It sound crazy when she says it like that, but it wasn’t crazy, it wasn’t. It was essential. If Bobby hadn’t pulled him away, he would have gotten to Eddie eventually. His heart would have stopped beating otherwise, so—it would have worked. He could have done it.
Eddie won’t stop staring at him. And it’s fine, because Buck doesn’t want to look away either, or to let Eddie out of his sight ever again. He isn’t—he wasn’t supposed to be on this ambulance, but he’d turned to Bobby and said, Shouldn’t someone stay with him? And Bobby had looked at him for a long time before nodding, Okay, go on, and Buck was climbing in behind Eddie before the words had even fully left his mouth.
“Buck,” Eddie says, admonishing, and that’s—Buck laughs, short and sharp.
“You cut your line.”
Eddie grins. It’s dim with exhaustion, but it’s still—it’s— “Please,” he says. “You’d have done the same.”
Would Eddie have done the same, if their places were reversed? Would he have clawed at the earth, if it was Buck down there? When he was swimming through all that water, that impossible distance, was he thinking—like Buck was thinking—about how it wasn’t supposed to end this way? There was still so much inside Buck, and he needed someplace to put it, and he knew, too late and with dozens of feet of mud between them, that Eddie was that place.
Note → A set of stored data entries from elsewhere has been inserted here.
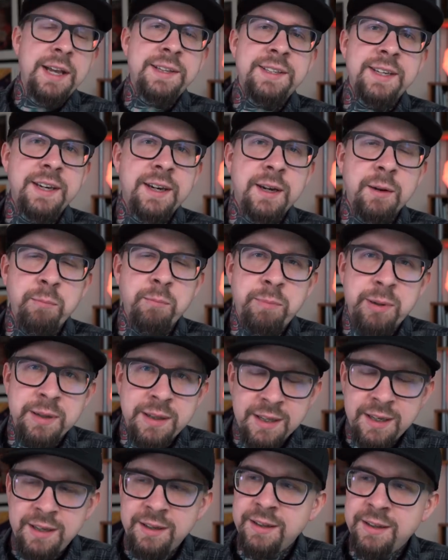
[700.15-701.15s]
It's a
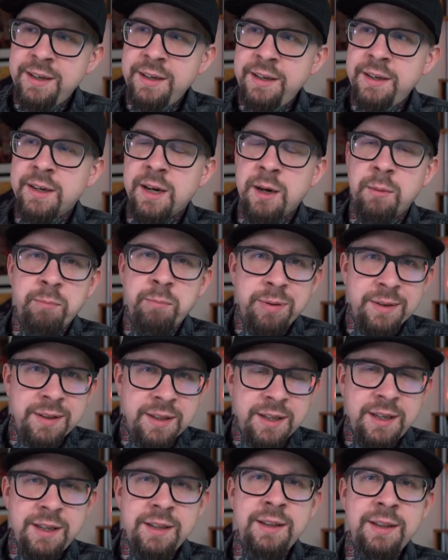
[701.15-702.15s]
completely,
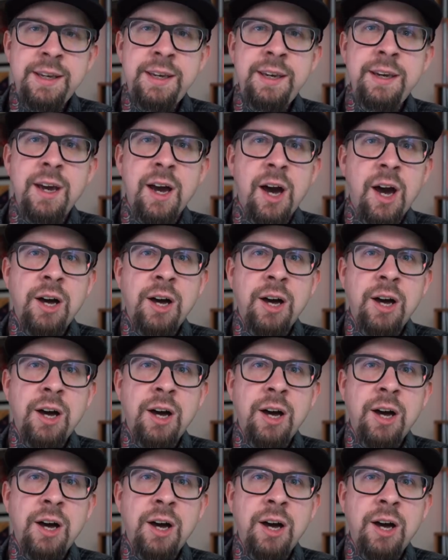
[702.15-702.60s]
completely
Does Eddie know? Should Buck tell him now?
He opens his mouth, but he thinks better of it when Hen reaches for his other hand. No, not now. “Maybe I would have,” he says instead, “but you’d have given me hell for it.”
Eddie nods minutely. His gaze feels like a weight, pinning Buck to the uncomfortable bench. “Yeah. I would have.”
Hen finishes wrapping Buck’s fingers in gauze just as they arrive at the hospital. Now that he’s thinking about it, the pain is more pronounced, his heartbeat pounding in his fingertips. He jumps out of the back, and holds a hand out to help Eddie down too, but Eddie looks at him like he’s crazy and levers himself carefully to the ground without Buck’s help. It’s—considerate of him, avoiding Buck’s injured hands, but Buck wants to touch him so bad he thinks he might start screaming again. He settles for putting a steadying hand on Eddie’s shoulder when his feet hit the ground.
It hurts when he squeezes. He squeezes harder, until Eddie pats the small of his back and says, “I’m good.”
A nurse leads Eddie back to check him out. Hen and Chim head back to the station; they need to get the ambulance back, do their paperwork, help Bobby wrap up their shift, but they both hug Buck on the way out and tell him to call if anything comes up.
This is just a precaution, really—check Eddie’s lungs, check for hypothermia, get him painkillers for how sore he’ll be in the morning. Still, Buck stares at the doors that lead back to the exam rooms and doesn’t look away, hardly blinks. He wonders what the distance is between them now. If it’s more or less than the distance from the surface of the earth to the place where Eddie was buried alive.
At some point, Bobby comes, presses the keys to Buck’s Jeep into his hand and tells him they dropped it off in the parking lot, then leaves again. Buck must have spoken to him, but he doesn’t know what he said.
It’s fine. Eddie is fine, and Buck should be embarrassed that he still can’t draw a full breath. In, out, he tells himself. In, out, until the doors swing open and Eddie is there again, some color in his cheeks, smiling.
Buck gets to his feet, but he doesn’t know what to do with his hands. They hurt more now, waves of pain pulsing up his arms. He wants to reach out.
Eddie’s close. One foot away. Less. No earth between them.
Buck could touch him. Buck wants to touch him. But Eddie beats him to it. His hand lands on the back of Buck’s neck, and Buck is so relieved, his knees nearly give out.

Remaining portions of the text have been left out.